* [Task directions]: Search the records for the word "frames". Copy every line where it appears.

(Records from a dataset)
►

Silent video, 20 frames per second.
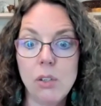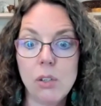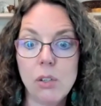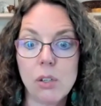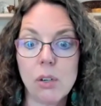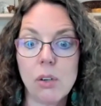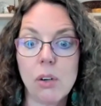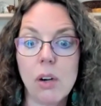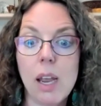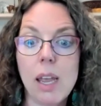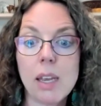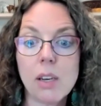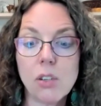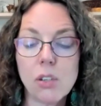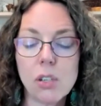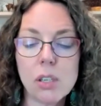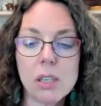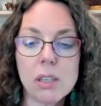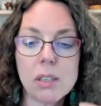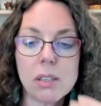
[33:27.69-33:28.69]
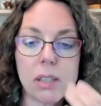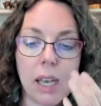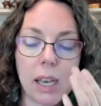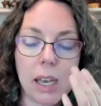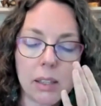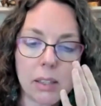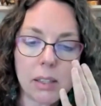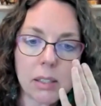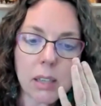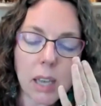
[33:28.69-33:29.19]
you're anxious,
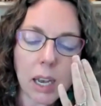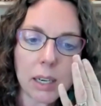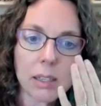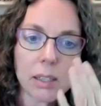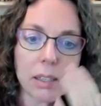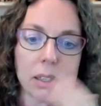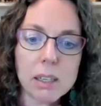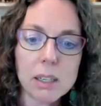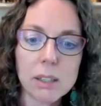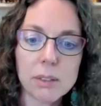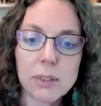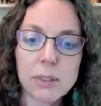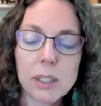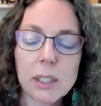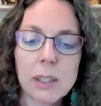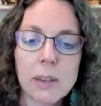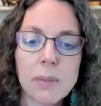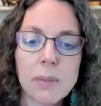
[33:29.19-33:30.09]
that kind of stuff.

◄
►

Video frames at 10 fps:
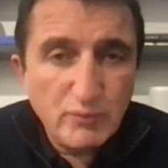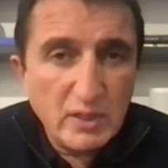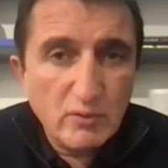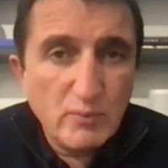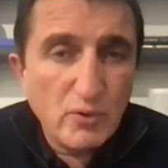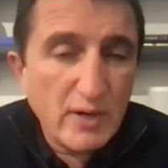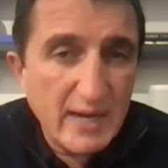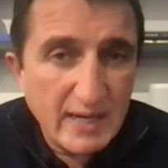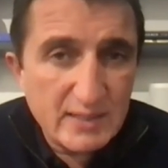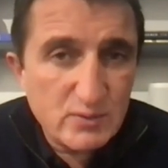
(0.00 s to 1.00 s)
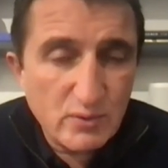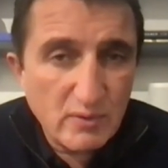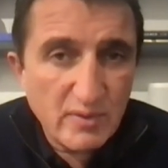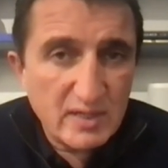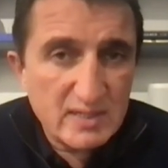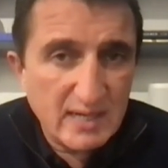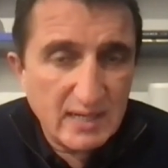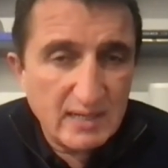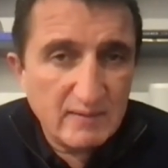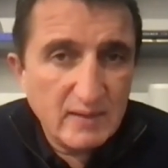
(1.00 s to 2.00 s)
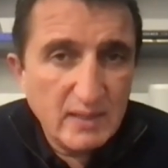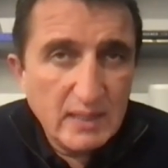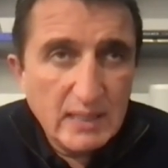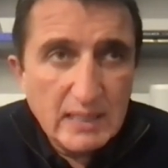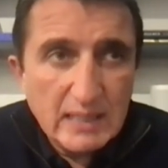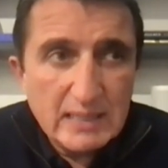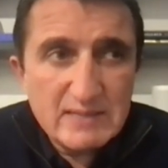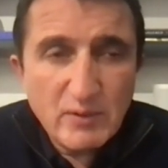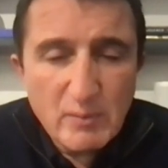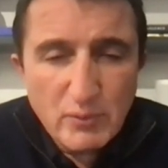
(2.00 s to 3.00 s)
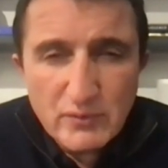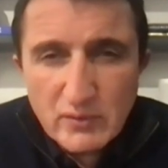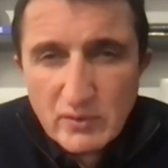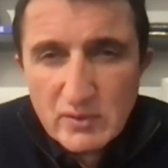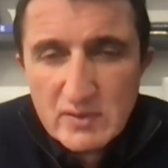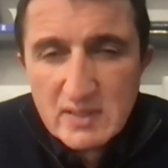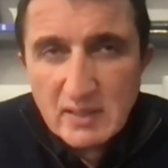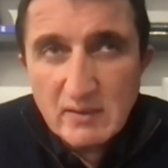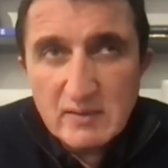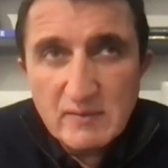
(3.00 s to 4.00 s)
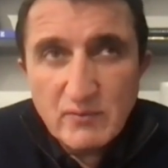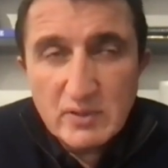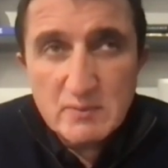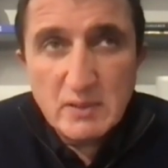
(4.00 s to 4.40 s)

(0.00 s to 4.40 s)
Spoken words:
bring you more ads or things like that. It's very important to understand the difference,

◄

* [Written answer]:
Silent video, 20 frames per second.
Video frames at 10 fps:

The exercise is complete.